Security Rules (High-Level)
Reference: docs/05_data_model_and_schema.md and docs/12_security_rules.md
User data:
- Users can only read/write their own profile
Protected data:
- Read-only for clients
- Only backend can write
No client-side writes to protected data - Ever.
Query Patterns
Get Single Document
Future<[Item]> get[Item](String id) async {
final doc = await database
.collection('[collection]')
.doc(id)
.get();
if (!doc.exists) {
throw [Item]NotFoundException(id);
}
final dto = [Item]DTO.fromJson(doc.data()!);
return dto.toDomain();
}
Get Collection
Future<List<[Item]>> getAll[Items](String parentId) async {
final snapshot = await database
.collection('[parent]')
.doc(parentId)
.collection('[items]')
.get();
return snapshot.docs
.map((doc) => [Item]DTO.fromJson(doc.data()).toDomain())
.toList();
}
Query with Filter
Future<List<[Item]>> get[Items]ByCategory(String category) async {
final snapshot = await database
.collection('[collection]')
.where('category', isEqualTo: category)
.orderBy('createdAt')
.limit(20)
.get();
return snapshot.docs
.map((doc) => [Item]DTO.fromJson(doc.data()).toDomain())
.toList();
}
Error Handling
Future<[Item]> get[Item](String id) async {
try {
final doc = await database
.collection('[collection]')
.doc(id)
.get();
if (!doc.exists) {
throw [Item]NotFoundException('Item $id not found');
}
final dto = [Item]DTO.fromJson(doc.data()!);
return dto.toDomain();
} on DatabaseException catch (e) {
if (e.code == 'permission-denied') {
throw PermissionDeniedException();
} else if (e.code == 'unavailable') {
throw NetworkException('Database unavailable');
}
rethrow;
}
}
When to Use This Skill
Use this skill when:
- Designing new database collections
- Creating DTOs for existing collections
- Understanding data flow from database to domain
- Optimizing queries for cost control
- Writing repository implementations
- Transforming database data to domain models
- Setting up security rules
- Planning caching strategies
Quick Reference Checklist
When working with database:
- Identify which collection(s) you need from
docs/05_data_model_and_schema.md - Create DTO in
data/dto/matching database schema exactly - Create domain model in
domain/models/optimized for business logic - Implement transformation
toDomain()in DTO - Create repository implementation in
data/repository_impl/ - Use
.limit()on all collection queries - Handle errors (document not found, permission denied, etc.)

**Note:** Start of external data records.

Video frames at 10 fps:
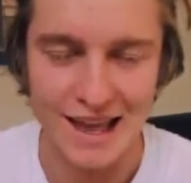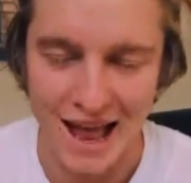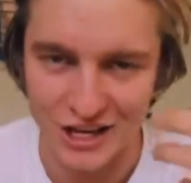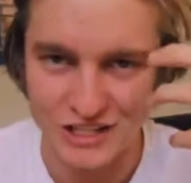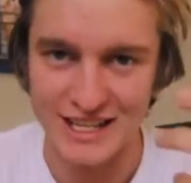
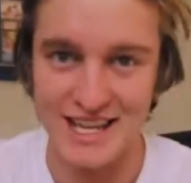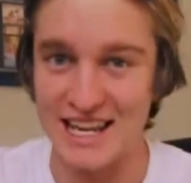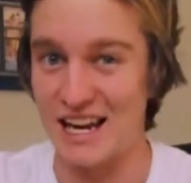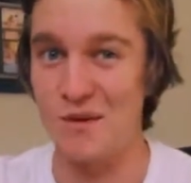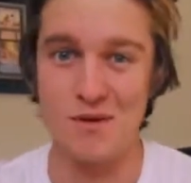actually
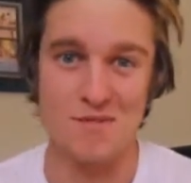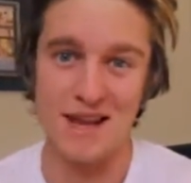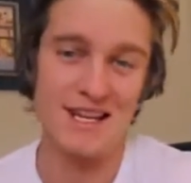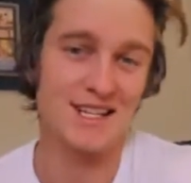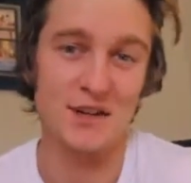get up and
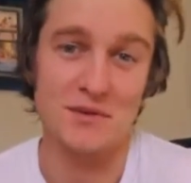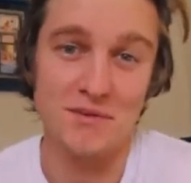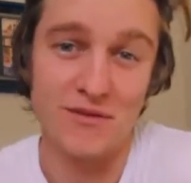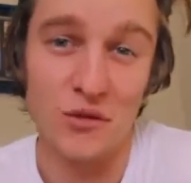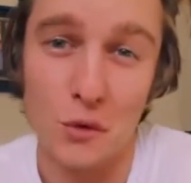make yourself some
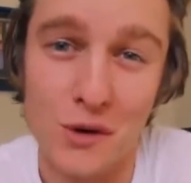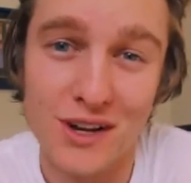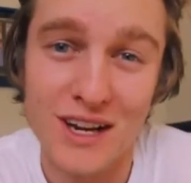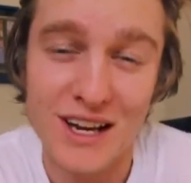food?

- Enable database persistence for offline support
- Never write to protected collections from client
- Test with emulator for integration tests
Summary
GigLedger's database design ensures:
- Cost-effective storage (aggregated data, not raw streams)
- Client optimized for reads, not writes
- Clear DTO → Domain model separation
- Immutable historical data cached forever
- Security rules prevent unauthorized access
Remember: Always reference docs/05_data_model_and_schema.md as the ultimate source of truth for database design.